Lawmakers see the lame-duck hearing as their best chance yet to pass the SAFE Banking Act, a bipartisan measure that would enable cannabis companies to more easily access banking and loans.
- Ed Perlmutter (D-Colo Democrat), who first introduced the bill in 2019, told The Hill this week that there was “significant activity” around the legislation, which he said some senators referred to as “SAFE Banking Plus” amid negotiations slave-woman.
- The bill — which would be a boon to cash-only dispensaries that have been plagued by thefts and exorbitant bank fees — has already passed the House six times in recent years. But it paused in the Senate amid concerns from top Democrats who said it was not doing enough to support communities disproportionately affected by the country’s drug laws.
Karl and Ares Dig more into this here.
Supreme Court urges halt to Biden’s student loan forgiveness plan
A group of Wisconsin taxpayers on Wednesday asked the Supreme Court to block the Biden administration’s student loan forgiveness program while an appeal is being made in a lower court.
The emergency order, filed with Judge Amy Connie Barrett, who handles emergencies arising from Wisconsin, comes shortly after the administration began accepting program requests.

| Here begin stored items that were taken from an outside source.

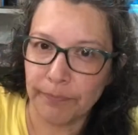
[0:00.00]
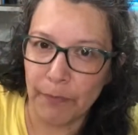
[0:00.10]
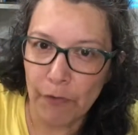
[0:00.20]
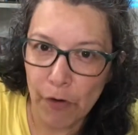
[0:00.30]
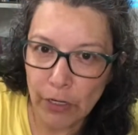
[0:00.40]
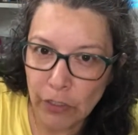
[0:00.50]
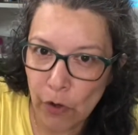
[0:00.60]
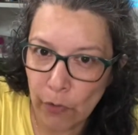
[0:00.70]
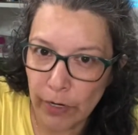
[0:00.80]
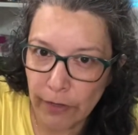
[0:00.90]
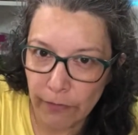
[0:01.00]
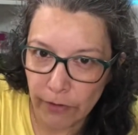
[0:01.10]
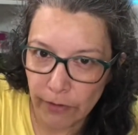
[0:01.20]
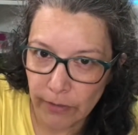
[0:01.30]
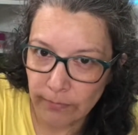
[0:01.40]
Before I go any
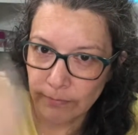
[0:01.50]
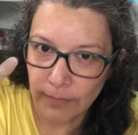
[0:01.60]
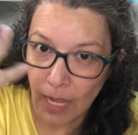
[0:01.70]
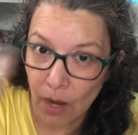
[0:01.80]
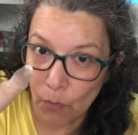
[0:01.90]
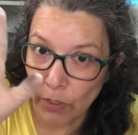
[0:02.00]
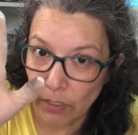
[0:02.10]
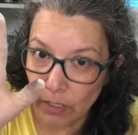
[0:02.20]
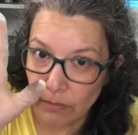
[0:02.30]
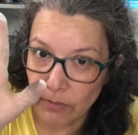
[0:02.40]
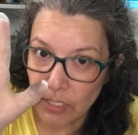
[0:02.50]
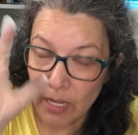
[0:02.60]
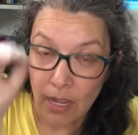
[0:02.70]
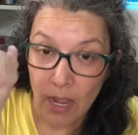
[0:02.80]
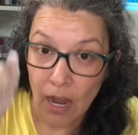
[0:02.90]
further, I wear gloves.
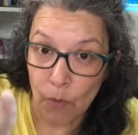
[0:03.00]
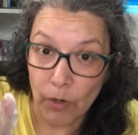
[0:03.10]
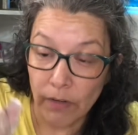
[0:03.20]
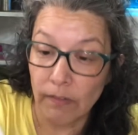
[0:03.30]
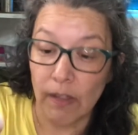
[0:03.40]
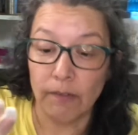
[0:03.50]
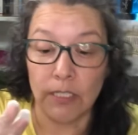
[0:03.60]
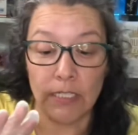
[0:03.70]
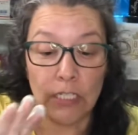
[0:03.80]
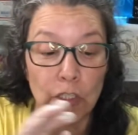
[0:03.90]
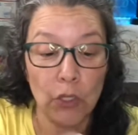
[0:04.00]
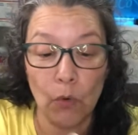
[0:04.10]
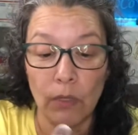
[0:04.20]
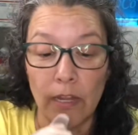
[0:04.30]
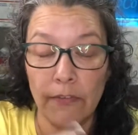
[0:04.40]
I wear gloves because I don't
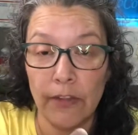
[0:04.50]
like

- Challengers, the Brown County Taxpayers Association, urged the court to rule that the president’s nationwide debt cancellation plan illegally infringes on Congress’ exclusive spending power.
- In a filing Wednesday, rivals urged the Supreme Court to find that a policy of canceling Biden’s debt would have significant political and economic consequences, despite a clear mandate from Congress — a violation of what the court recently called the “principal questions principle.”
Hill John Crozell break it here.
good to know
The IRS on Tuesday announced changes to the rules Inflation account to
2023 tax year including shifts for tax brackets and standard deduction.
The IRS releases inflation adjustments annually, but this year’s announcement comes amid growing economic concerns about rising inflation and a possible recession.
Here are the other things we’re watching:
- The Treasury Department imposed sanctions on a Russian citizen and two of his companies on Wednesday for allegedly moving a sensitive US-based website. Russia’s military technology.
- Politician law firm It was created to support President Biden’s agenda on Wednesday and issued an ad promoting the administration’s Student Loan Relief Program.
- House Speaker Nancy Pelosi (D-CA) said in a new interview that Democrats need better Inflation messageswhich was a top priority for voters ahead of next month’s midterm elections.
That’s enough for today. Thank you for reading and checking out The Hill’s Finance page For the latest news and coverage. OK see you tomorrow.